Ok three hints is my limit. The trip was supposed to be this weekend and ~hello~ it's Friday. The weekend is upon us. If we're going I need to know. Is it just us for romance and I need to arrange someone to check on the kids? Is it all of us and I need to get them packed and call someone to care for the animals? How long are we going to be gone? Do I need to reschedule any appointments? GAAAH! This is why I'm the event planner around here.
Afraid to spoil any elaborate plans he's made or nice surpise but really needing to know I finally had to just ask. We're not going. He's having his jeep modified and it's been in the shop over the holidays and the certificate is in the jeep. Not that his car is in 'jail' with no visitation rights. We could have gotten it before Christmas and planned everything but whatever.
He got me a new pot. I was sufficiently grateful. I think I've even boiled some water in it.
I'm sorry dqm. Even if your response was non-enthusiastic, it seems like it would have been best to let you know sooner if he was planning to cancel the trip.
I'm not making any excuses about my response to his gift. I 100% agree that I could have received the news more graciously. It's just that
1. He knows that I don't care for Reno. Yes I have a good time everywhere I go because that's my personality but if I have a choice he knows I don't prefer that town. I'd rather spend my time in Clear Lake or someplace PRETTY. Reno is so ugh..
2. Giving me a trip as a gift would be the equivalent of me saying his gift is that he can work overtime. Yes there's the extra money at the end but you still had to work for it. To me it's the same thing. Yes there's a trip but if I have to do everything how is that really a gift?

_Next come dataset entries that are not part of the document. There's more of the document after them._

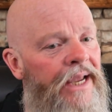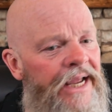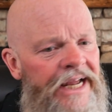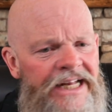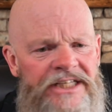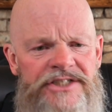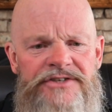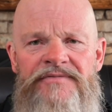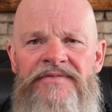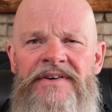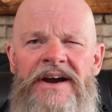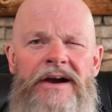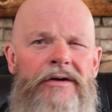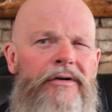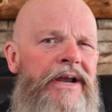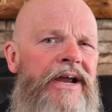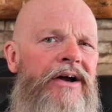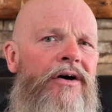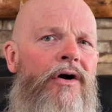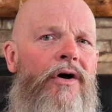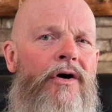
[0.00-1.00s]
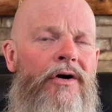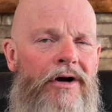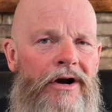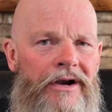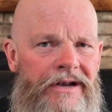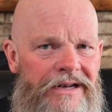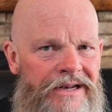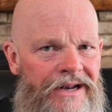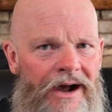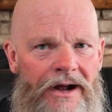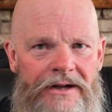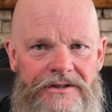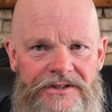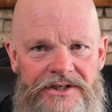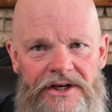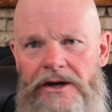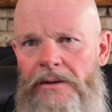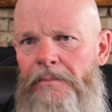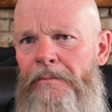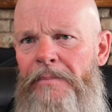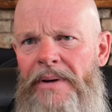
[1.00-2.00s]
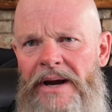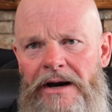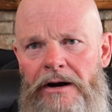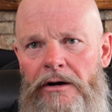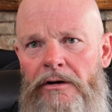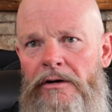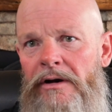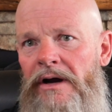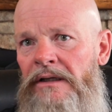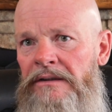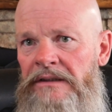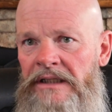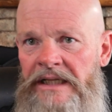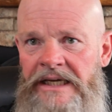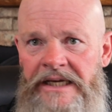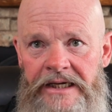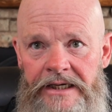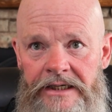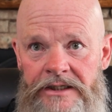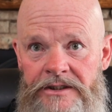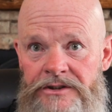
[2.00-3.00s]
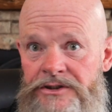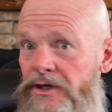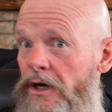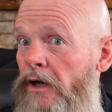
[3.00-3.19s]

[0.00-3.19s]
It's very hard not to compare a lens,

Oh well, I'm going down to visit the baby on Sunday so I'm still going to have fun. I'll stop by his friend's shop and get the certificate tomorrow. This is me doing the trip planning. LOL! It's just usually if it's a gift for me I pick where ~I~ want to go.
I think I'm going to regift and give it to my 2nd daughter for her 21st birthday. We took the first one to Reno for her 21st. For some reason the 2nd one is expecting a much more lavish party. I'm simply not inclined. She can go to Reno. It's hot there too but it's less work and already paid for.
Now I feel like I'm guilty of the same thing my husband did LOL
There is a difference though. When I offer the gift I'm going to do all the planning and it truly will be a gift.
So I finally ended up with my present. I'm going to be in Reno in April or May if anyone would like to hang out. I'm thinking perhaps Mother's Day Weekend only it would probably be Sunday-Tuesday for me rather than Fri-Sun.